Root cause analysis (RCA) involves following your line of thinking until no more questions arise. Your thought process should halt only when you find a direct link to the problem. Labeling an issue as 'human error' often leaves some challenging questions unresolved. Digging deeper into these issues can reveal systemic flaws.
Consider a simple example of a parallax error that happens when two scientists measure a liquid's volume using a measuring cylinder. The error might happen because one scientist measures the volume by observing the lower meniscus, while the other measures the upper meniscus. It's easy to label this as 'human error,' but the real issue could be systemic, like the absence of a standard operating procedure specifying which meniscus to measure for a particular liquid.
In FDA-regulated manufacturing, you're expected to not only identify causes but also eliminate them through appropriate Corrective and Preventive Actions. Labeling the issue as 'human error' without addressing it denies the chance to enhance your quality management system. Frequent 'human error' issues suggest that your quality management relies on individuals rather than the system. Such systemic flaws could be the hidden villains in many FDA-regulated situations.

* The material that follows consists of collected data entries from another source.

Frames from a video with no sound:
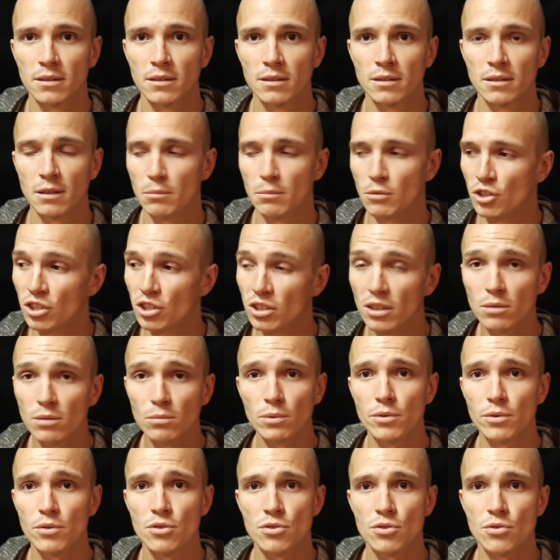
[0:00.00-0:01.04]
The machine will
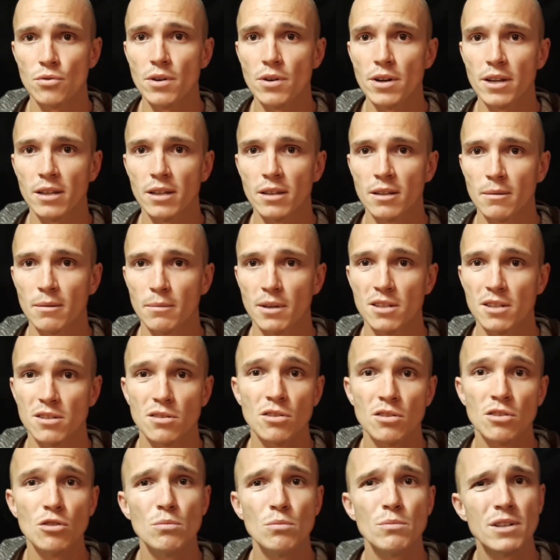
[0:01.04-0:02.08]
destroy it because the
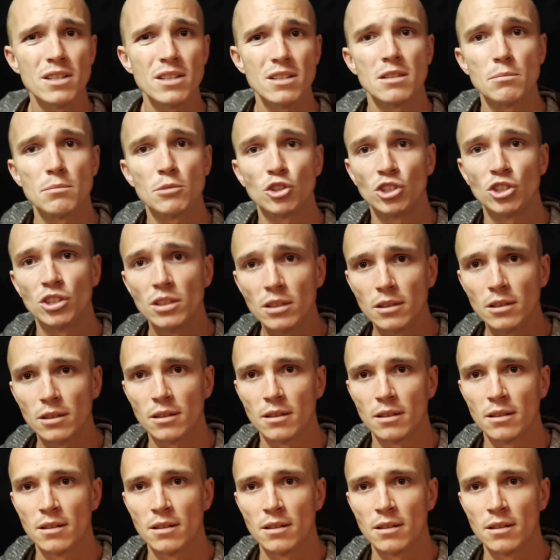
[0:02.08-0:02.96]
human is the machine.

It's crucial to objectively investigate causes labeled as human error using human factors engineering and cognitive psychology models like the Skills, Rules, Knowledge (SRK) framework. This framework helps understand how people perform tasks and make definitive decisions.
While investigating, try to gather more information about the following topics:
- Procedures
- Employee training
- Quality control
- Communications
- Human engineering
- Work direction
- Management systems
Most importantly, identifying 'human error' as the root cause doesn't conclude the matter; it's merely the starting point. Our duty is to build a sturdy system that prevents 'human error' from happening initially. The aim of corrective actions is to diminish or eradicate human error or to enhance system reliability by making errors less likely or easier to detect and correct before an incident occurs.
I hope you find this information useful. Good luck!